::: Data in this exercise

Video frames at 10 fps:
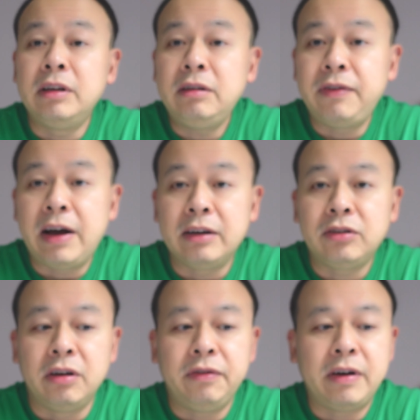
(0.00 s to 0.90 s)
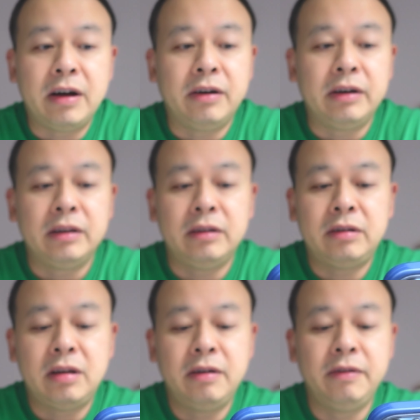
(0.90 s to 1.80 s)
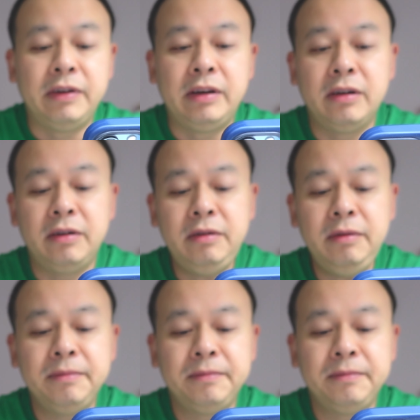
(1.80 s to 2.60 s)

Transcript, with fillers: this far so far in this video.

::::::

**Exercise prompt:** Please write out exactly the lines from the one containing "(0.00 s to 0.90 s)" through the last line of the records above, and leave out any pictures.

**Task result:**
(0.00 s to 0.90 s)
(0.90 s to 1.80 s)
(1.80 s to 2.60 s)

Transcript, with fillers: this far so far in this video.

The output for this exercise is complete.